[WHAT TO PRODUCE]
Restate the following entries exactly. Keep the pictures out.

***** DATA SHOWN

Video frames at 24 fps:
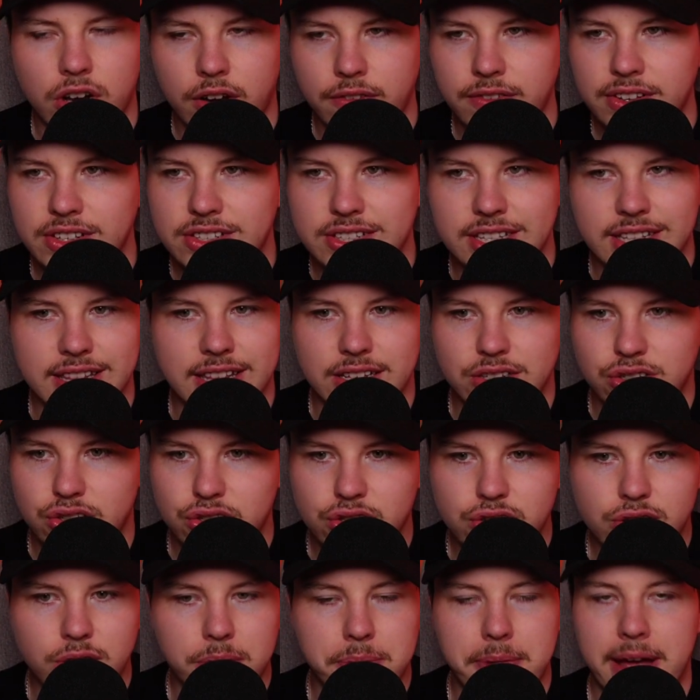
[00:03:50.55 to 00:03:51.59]
Obviously there's
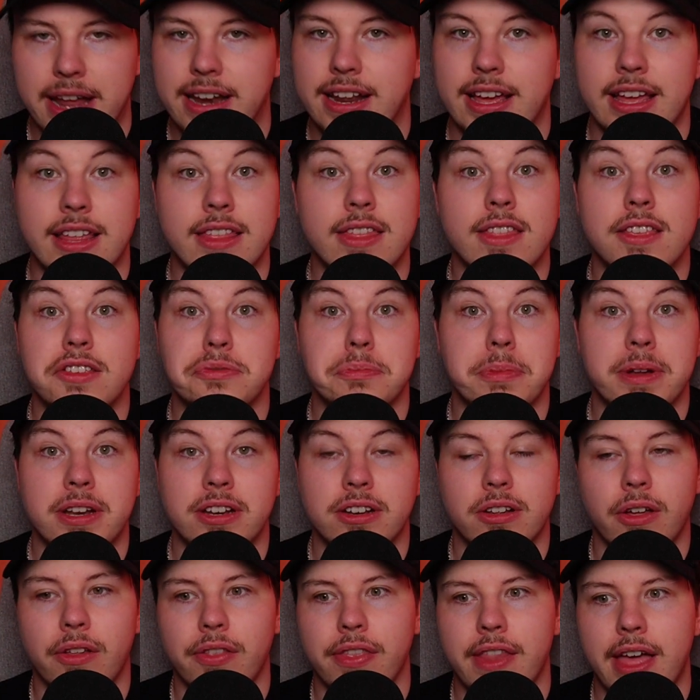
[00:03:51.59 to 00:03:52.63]
some editing that's been
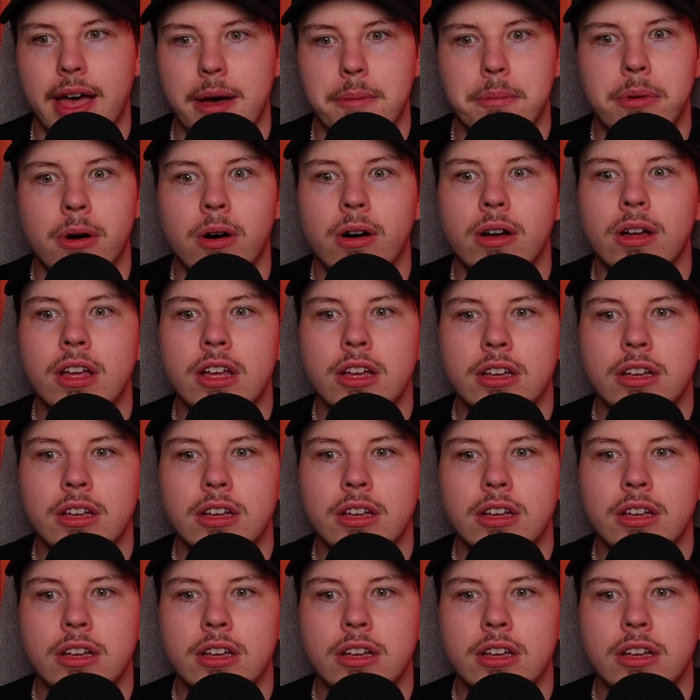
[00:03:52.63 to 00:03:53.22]
done there, but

**********

[YOUR RESPONSE]
Video frames at 24 fps:
[00:03:50.55 to 00:03:51.59]
Obviously there's
[00:03:51.59 to 00:03:52.63]
some editing that's been
[00:03:52.63 to 00:03:53.22]
done there, but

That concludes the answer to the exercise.